## How to complete this task
Starting at the line below holding "(1.00 s to 2.00 s)" and stopping at the line holding "Transcript: prime spot for crowds.", print every line exactly, both ends included, and leave the rest out.

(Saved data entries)
╭──

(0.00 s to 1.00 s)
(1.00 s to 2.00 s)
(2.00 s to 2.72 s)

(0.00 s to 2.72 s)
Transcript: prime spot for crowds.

╰──
╭──

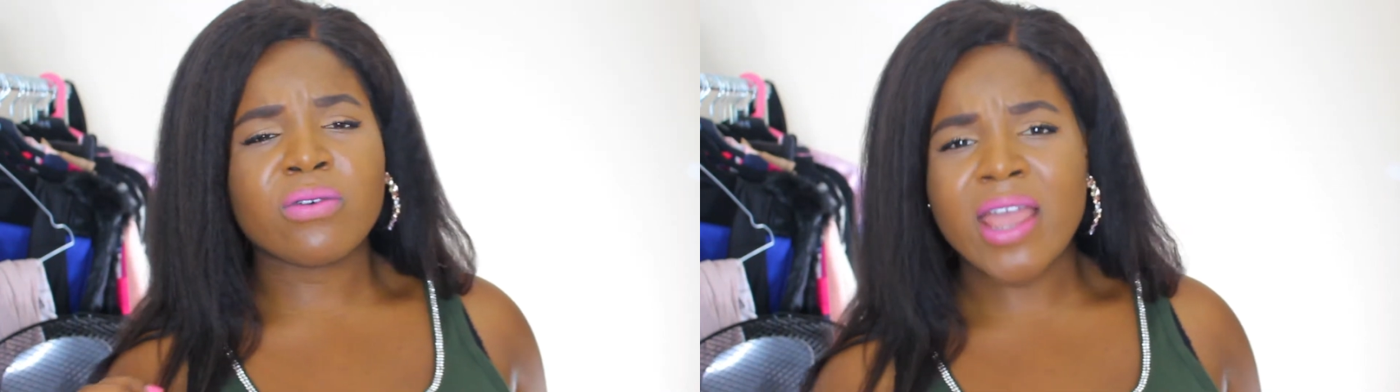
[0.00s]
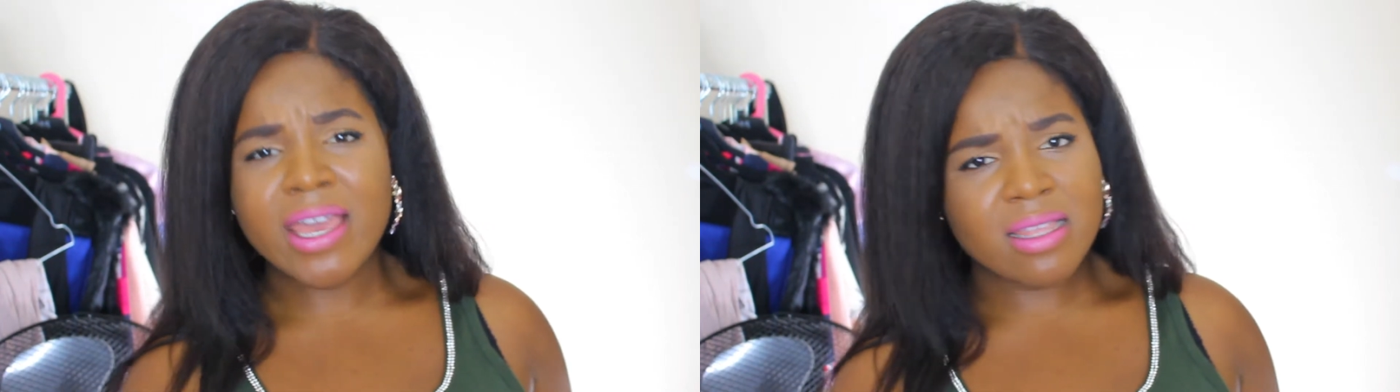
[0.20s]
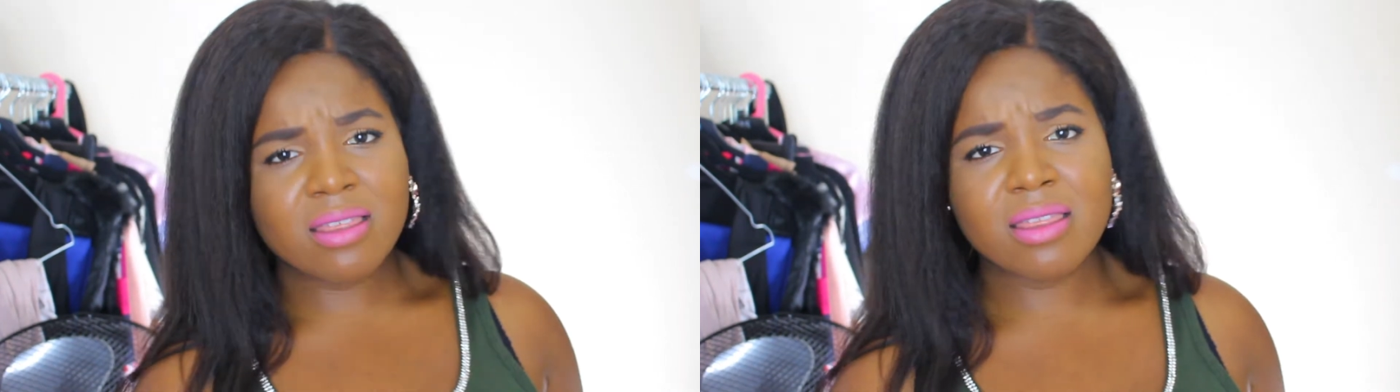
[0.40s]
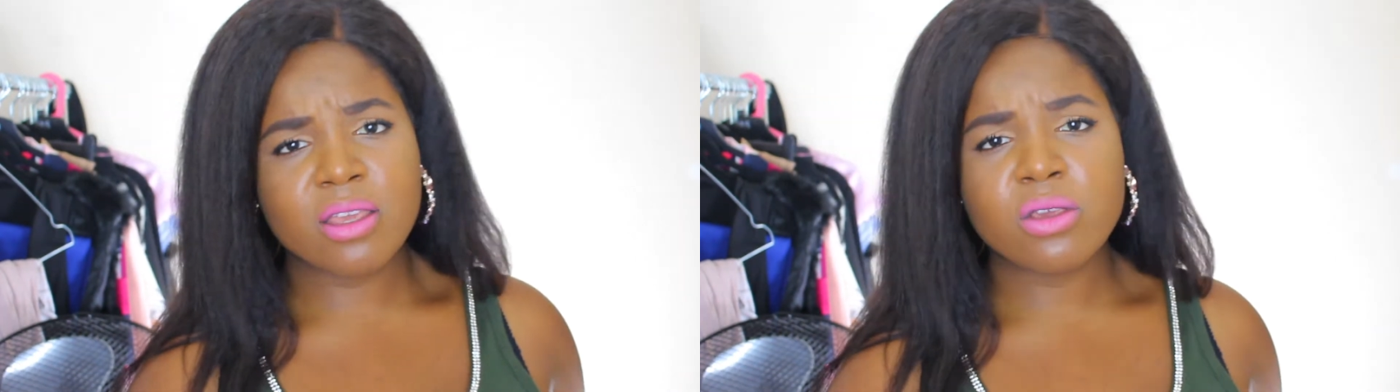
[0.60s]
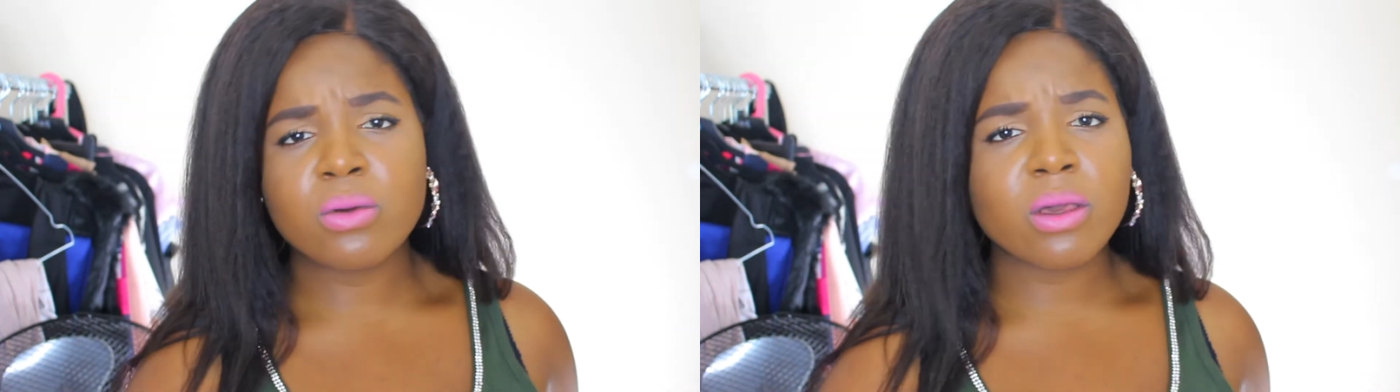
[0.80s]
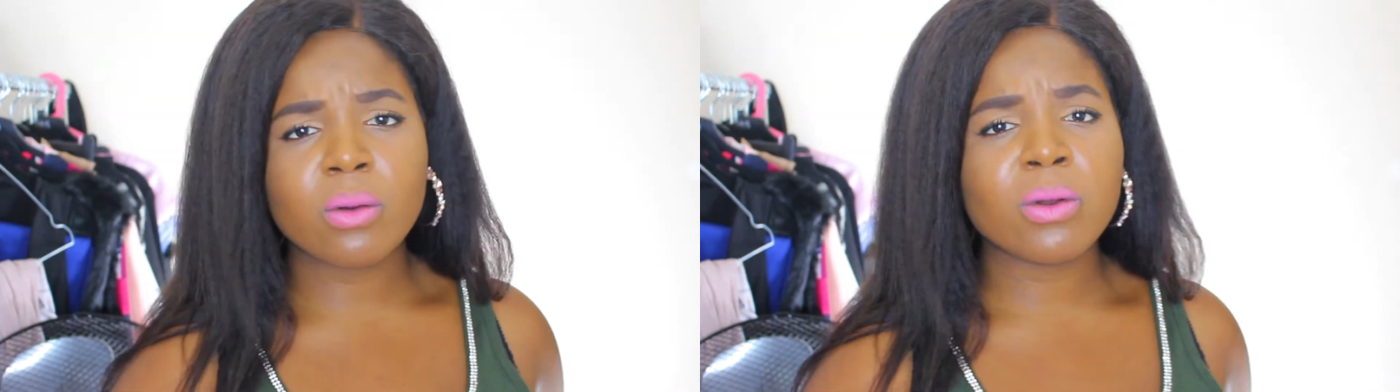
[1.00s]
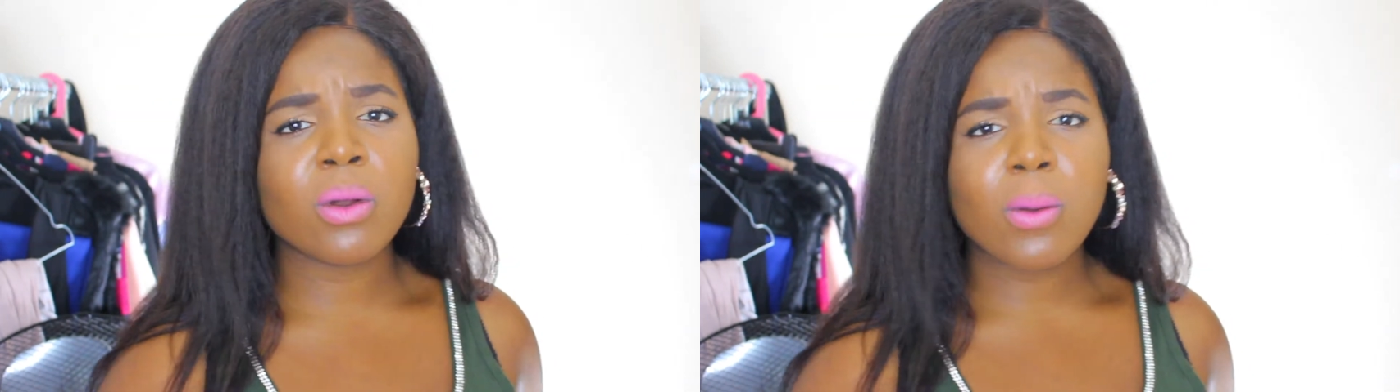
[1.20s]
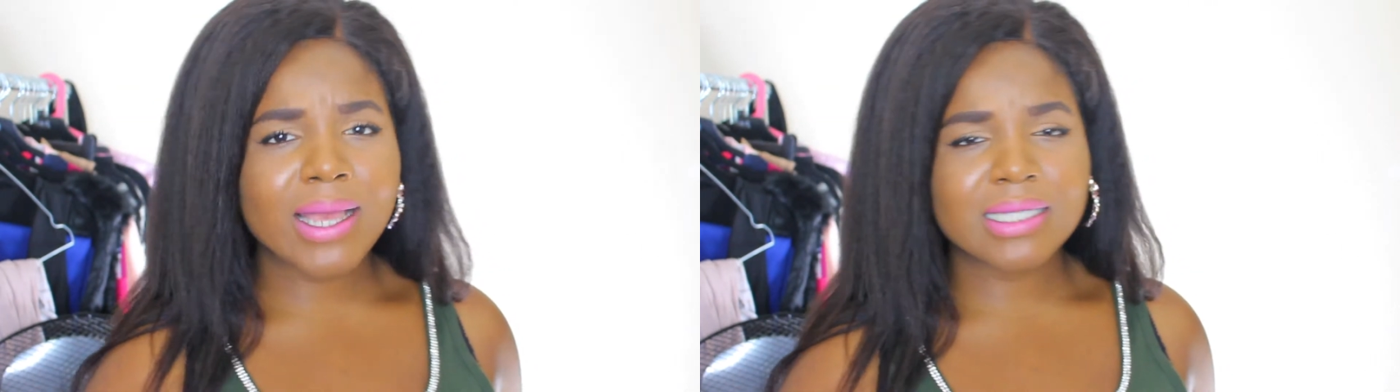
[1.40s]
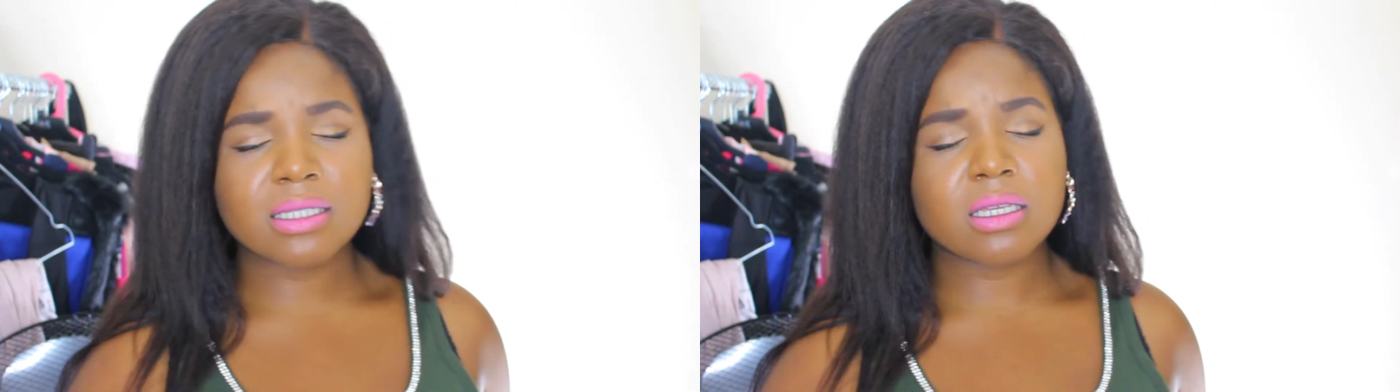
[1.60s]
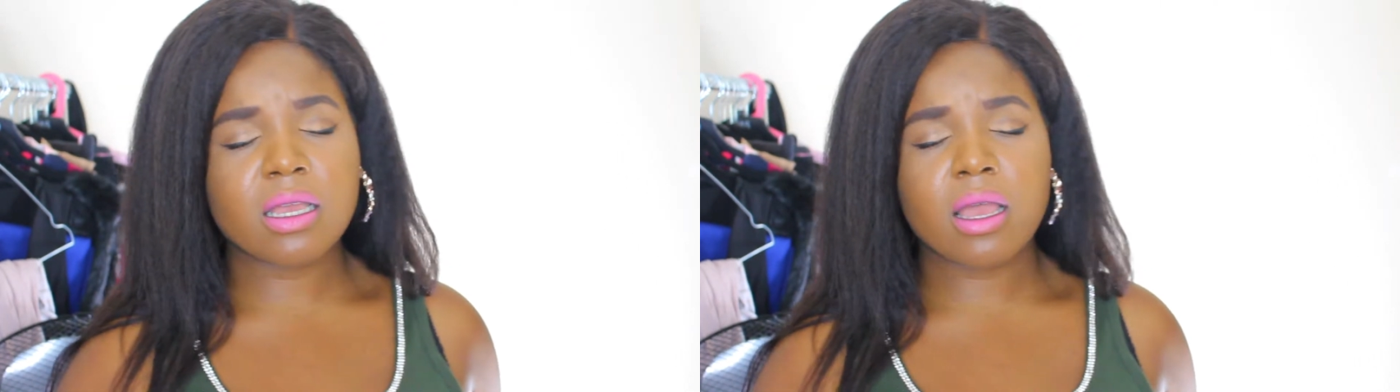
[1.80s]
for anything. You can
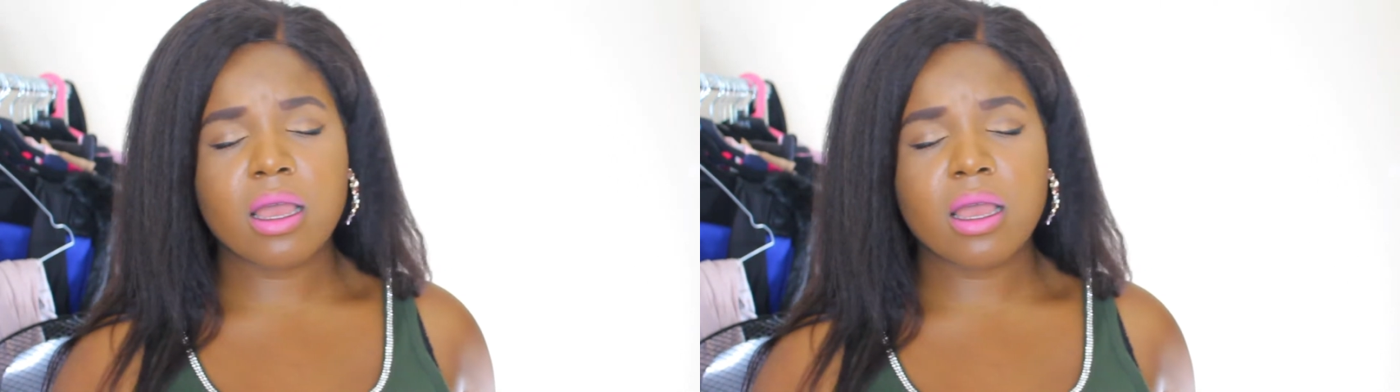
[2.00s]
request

╰──

## Answer section
(1.00 s to 2.00 s)
(2.00 s to 2.72 s)

(0.00 s to 2.72 s)
Transcript: prime spot for crowds.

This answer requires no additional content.